* AIM OF THE TASK:
I need only the number of lines in this data that contain the string "frames".

==*==

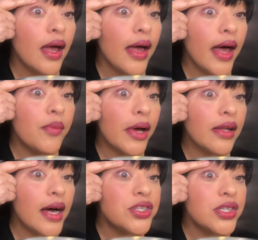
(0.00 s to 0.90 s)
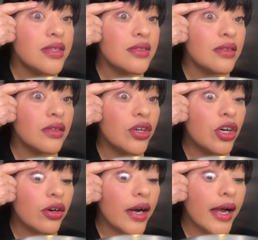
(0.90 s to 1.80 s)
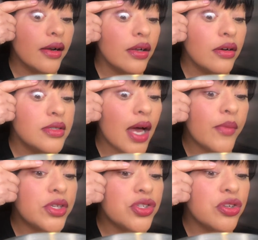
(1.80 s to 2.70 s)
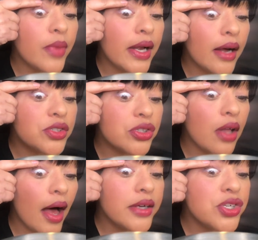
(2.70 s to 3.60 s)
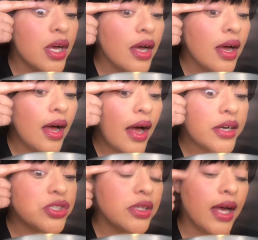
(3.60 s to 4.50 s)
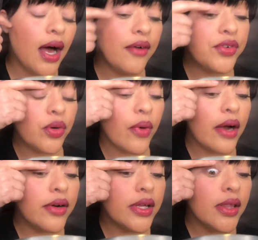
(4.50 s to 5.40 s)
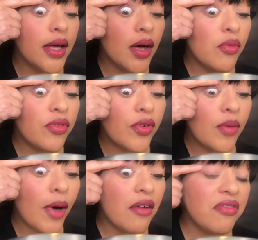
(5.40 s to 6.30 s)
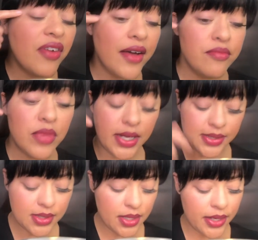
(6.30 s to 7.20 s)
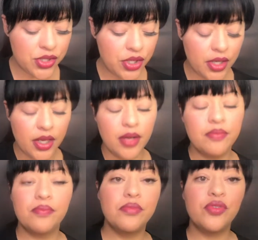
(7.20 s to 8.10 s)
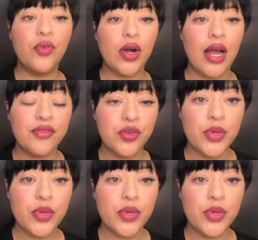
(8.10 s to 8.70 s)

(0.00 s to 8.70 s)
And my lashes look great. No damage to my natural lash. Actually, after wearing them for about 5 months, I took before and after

==*==

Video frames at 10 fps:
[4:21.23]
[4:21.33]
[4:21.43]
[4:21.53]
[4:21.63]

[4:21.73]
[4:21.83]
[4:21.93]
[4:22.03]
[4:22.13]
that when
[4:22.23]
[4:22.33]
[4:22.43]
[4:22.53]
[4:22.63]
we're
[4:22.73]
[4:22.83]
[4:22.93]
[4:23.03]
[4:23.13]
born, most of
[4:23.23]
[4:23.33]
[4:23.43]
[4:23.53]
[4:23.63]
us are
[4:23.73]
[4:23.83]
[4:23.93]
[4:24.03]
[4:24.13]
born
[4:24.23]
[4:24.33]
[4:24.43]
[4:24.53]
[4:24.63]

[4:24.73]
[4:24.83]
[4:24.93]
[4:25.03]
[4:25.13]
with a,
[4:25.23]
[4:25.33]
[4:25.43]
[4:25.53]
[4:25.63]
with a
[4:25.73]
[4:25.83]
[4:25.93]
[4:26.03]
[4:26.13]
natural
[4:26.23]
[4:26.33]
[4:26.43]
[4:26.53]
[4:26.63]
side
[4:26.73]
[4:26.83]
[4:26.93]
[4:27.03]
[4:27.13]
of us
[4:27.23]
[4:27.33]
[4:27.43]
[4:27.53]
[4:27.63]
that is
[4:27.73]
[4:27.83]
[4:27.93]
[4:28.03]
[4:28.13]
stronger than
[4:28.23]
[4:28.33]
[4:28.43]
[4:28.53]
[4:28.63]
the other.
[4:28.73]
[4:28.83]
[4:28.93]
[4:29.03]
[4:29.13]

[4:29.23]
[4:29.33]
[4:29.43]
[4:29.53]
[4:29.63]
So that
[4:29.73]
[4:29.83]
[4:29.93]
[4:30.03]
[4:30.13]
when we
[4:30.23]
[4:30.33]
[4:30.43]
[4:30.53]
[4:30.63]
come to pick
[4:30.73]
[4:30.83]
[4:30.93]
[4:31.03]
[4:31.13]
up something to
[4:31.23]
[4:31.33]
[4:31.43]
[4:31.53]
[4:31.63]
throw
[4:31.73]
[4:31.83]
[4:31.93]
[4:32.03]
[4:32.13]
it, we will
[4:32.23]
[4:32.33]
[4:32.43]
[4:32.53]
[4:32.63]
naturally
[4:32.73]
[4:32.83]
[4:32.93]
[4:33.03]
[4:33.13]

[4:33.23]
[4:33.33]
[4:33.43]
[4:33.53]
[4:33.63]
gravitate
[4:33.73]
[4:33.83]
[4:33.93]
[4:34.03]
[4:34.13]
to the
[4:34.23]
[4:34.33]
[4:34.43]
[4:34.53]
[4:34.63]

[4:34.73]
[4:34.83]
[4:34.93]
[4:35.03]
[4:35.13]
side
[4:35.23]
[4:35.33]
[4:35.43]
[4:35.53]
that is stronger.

==*==

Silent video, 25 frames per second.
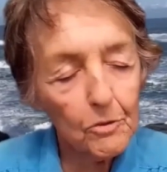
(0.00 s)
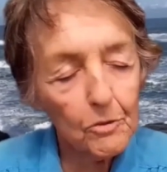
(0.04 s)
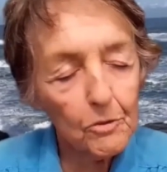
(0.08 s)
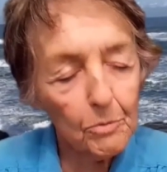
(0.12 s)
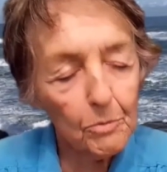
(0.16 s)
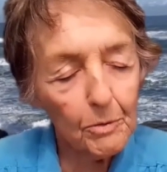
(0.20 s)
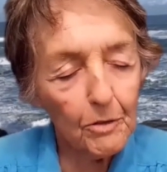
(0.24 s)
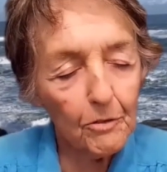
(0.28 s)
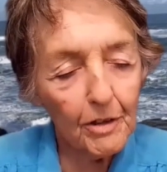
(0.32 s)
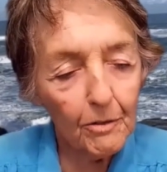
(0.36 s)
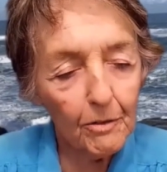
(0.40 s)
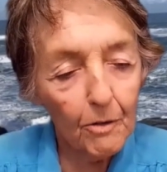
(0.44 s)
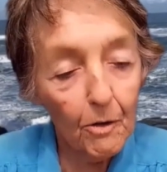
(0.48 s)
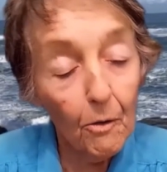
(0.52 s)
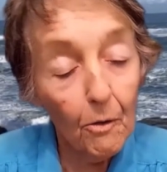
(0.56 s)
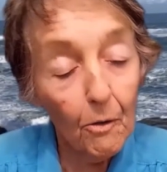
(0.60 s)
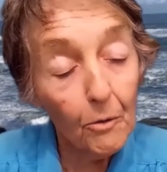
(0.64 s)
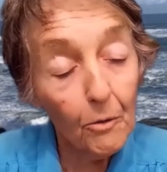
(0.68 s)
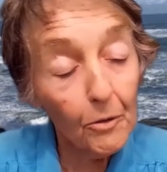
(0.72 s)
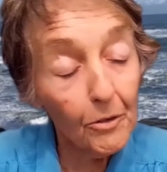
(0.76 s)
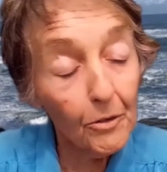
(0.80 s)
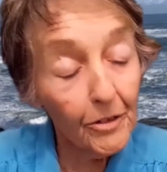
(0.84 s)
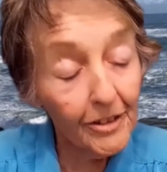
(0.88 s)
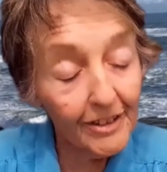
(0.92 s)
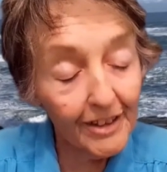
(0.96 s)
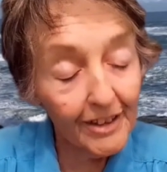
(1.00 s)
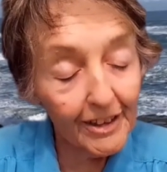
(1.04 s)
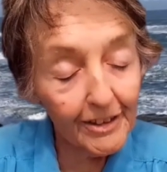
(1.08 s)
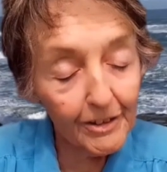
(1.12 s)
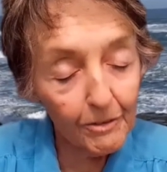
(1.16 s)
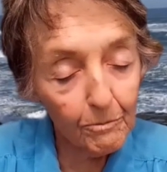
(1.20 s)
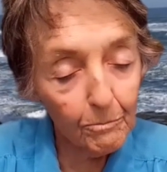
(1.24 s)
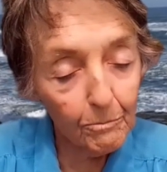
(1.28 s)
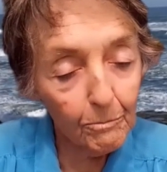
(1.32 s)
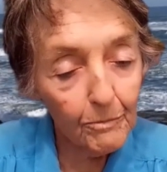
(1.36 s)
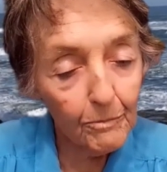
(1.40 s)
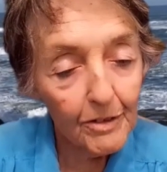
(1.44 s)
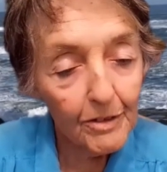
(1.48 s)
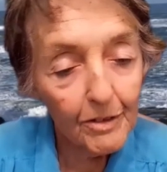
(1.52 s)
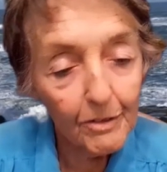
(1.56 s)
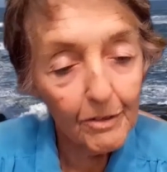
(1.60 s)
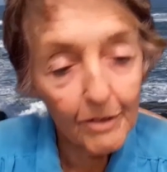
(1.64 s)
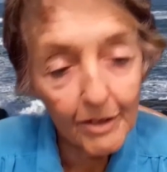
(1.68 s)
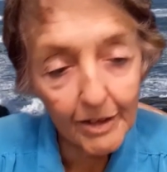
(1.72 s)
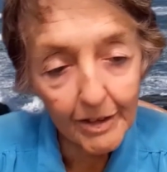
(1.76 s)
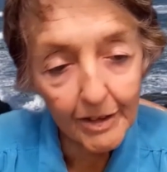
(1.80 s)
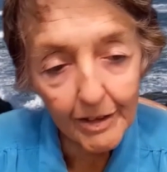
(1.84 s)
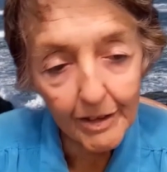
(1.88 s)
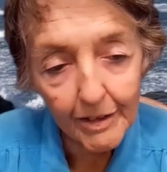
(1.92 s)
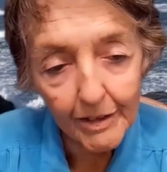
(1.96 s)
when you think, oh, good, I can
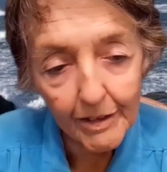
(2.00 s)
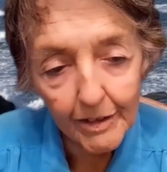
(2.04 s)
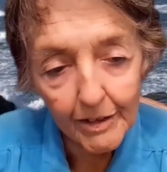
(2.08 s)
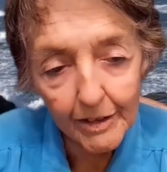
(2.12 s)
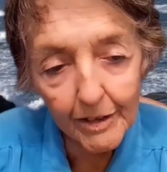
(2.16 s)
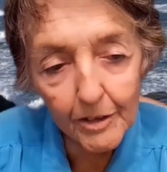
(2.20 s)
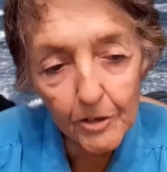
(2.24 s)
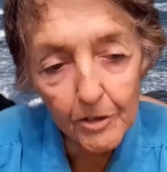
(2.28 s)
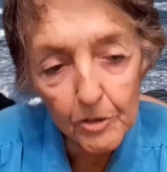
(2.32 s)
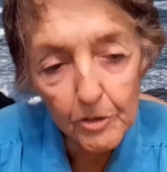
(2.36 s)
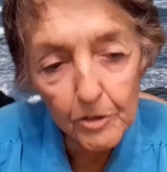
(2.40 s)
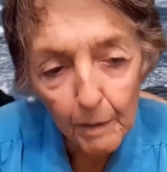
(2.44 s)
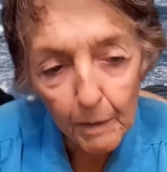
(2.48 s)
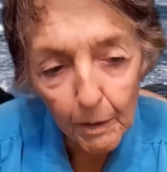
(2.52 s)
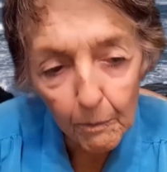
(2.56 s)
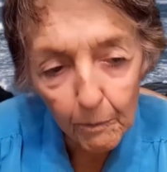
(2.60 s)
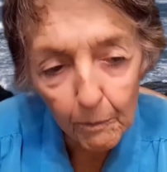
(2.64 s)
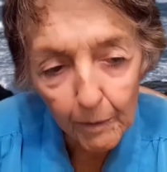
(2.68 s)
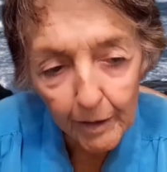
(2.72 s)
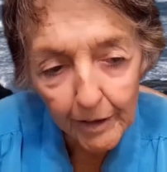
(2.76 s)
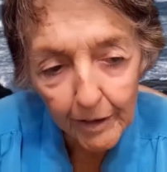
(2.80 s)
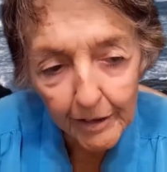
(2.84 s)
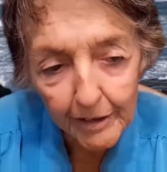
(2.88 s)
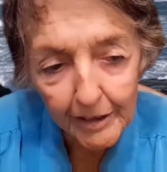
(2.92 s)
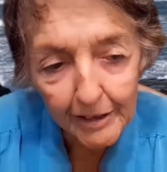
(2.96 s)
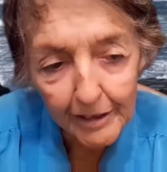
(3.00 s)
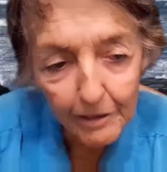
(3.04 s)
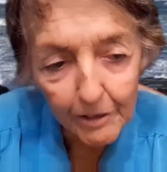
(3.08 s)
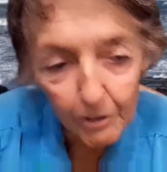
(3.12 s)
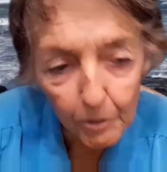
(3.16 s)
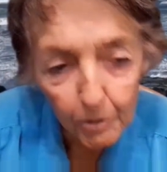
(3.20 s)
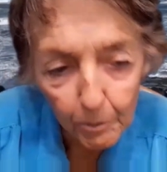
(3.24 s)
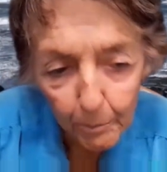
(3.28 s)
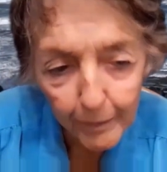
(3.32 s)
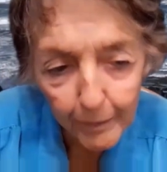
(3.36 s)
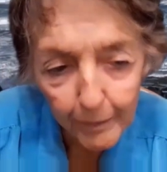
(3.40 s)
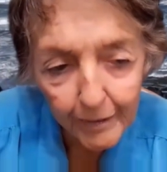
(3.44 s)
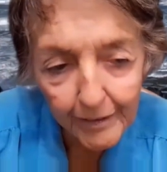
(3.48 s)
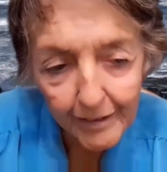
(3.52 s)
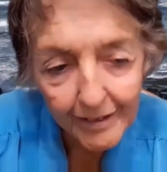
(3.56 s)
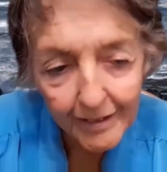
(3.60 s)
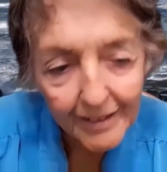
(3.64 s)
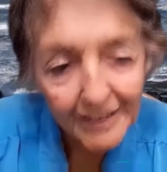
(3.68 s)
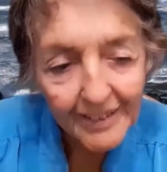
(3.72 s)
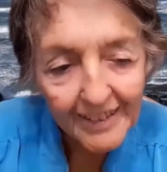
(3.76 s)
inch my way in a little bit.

==*==

* SOLUTION:
2